Your instructions ▸ Exactly the lines from the one containing "[00:00:03.60 to 00:00:03.90]" through the end of the data, and nothing more, should be retyped; pictures stay out.

##############################

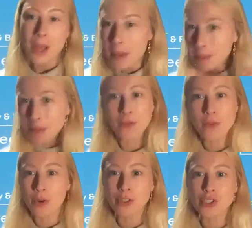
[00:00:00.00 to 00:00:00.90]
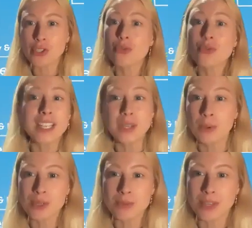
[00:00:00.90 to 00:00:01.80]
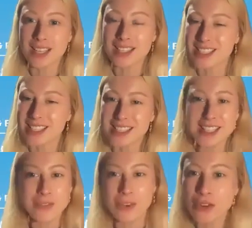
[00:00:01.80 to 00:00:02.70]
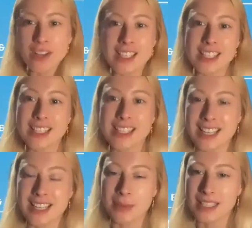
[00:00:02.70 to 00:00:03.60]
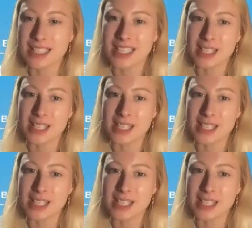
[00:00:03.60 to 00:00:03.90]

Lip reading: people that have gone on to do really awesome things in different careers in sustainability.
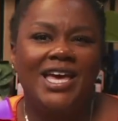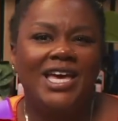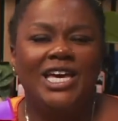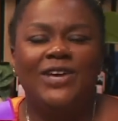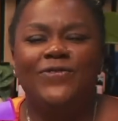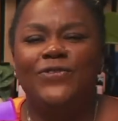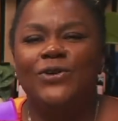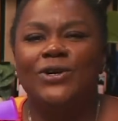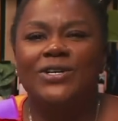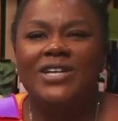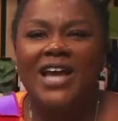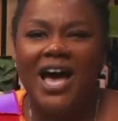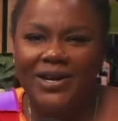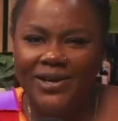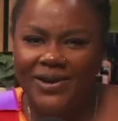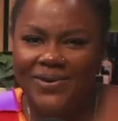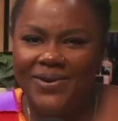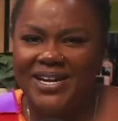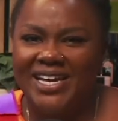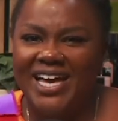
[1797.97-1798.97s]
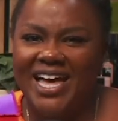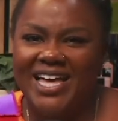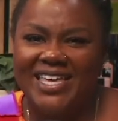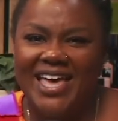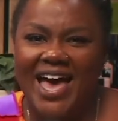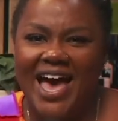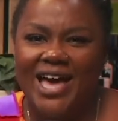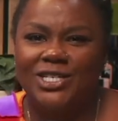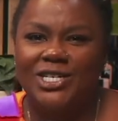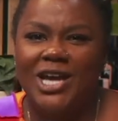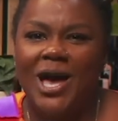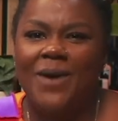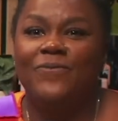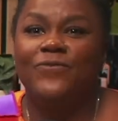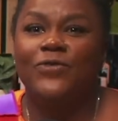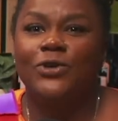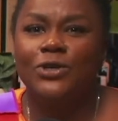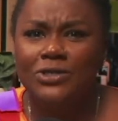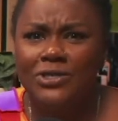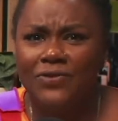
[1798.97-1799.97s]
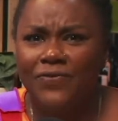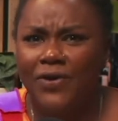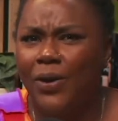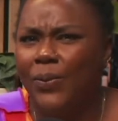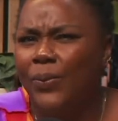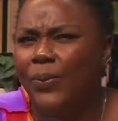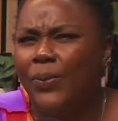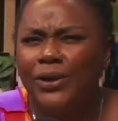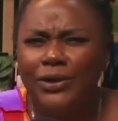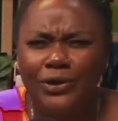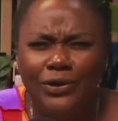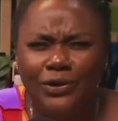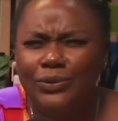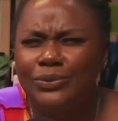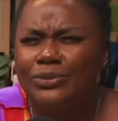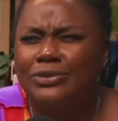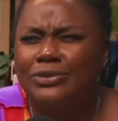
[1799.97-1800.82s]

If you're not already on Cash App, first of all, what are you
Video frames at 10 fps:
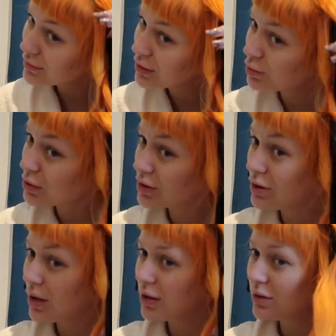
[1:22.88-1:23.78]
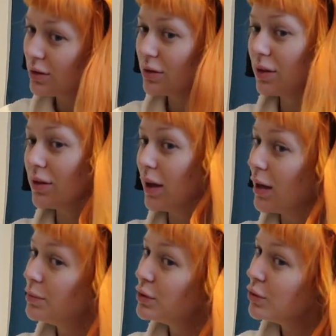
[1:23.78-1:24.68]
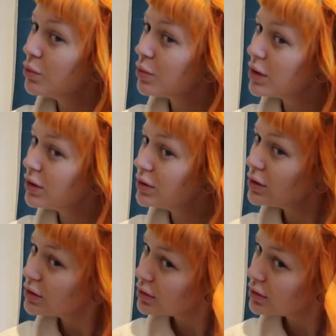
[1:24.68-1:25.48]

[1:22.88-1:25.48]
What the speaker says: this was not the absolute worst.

##############################

Response to the exercise ▸
[00:00:03.60 to 00:00:03.90]

Lip reading: people that have gone on to do really awesome things in different careers in sustainability.
[1797.97-1798.97s]
[1798.97-1799.97s]
[1799.97-1800.82s]

If you're not already on Cash App, first of all, what are you
Video frames at 10 fps:
[1:22.88-1:23.78]
[1:23.78-1:24.68]
[1:24.68-1:25.48]

[1:22.88-1:25.48]
What the speaker says: this was not the absolute worst.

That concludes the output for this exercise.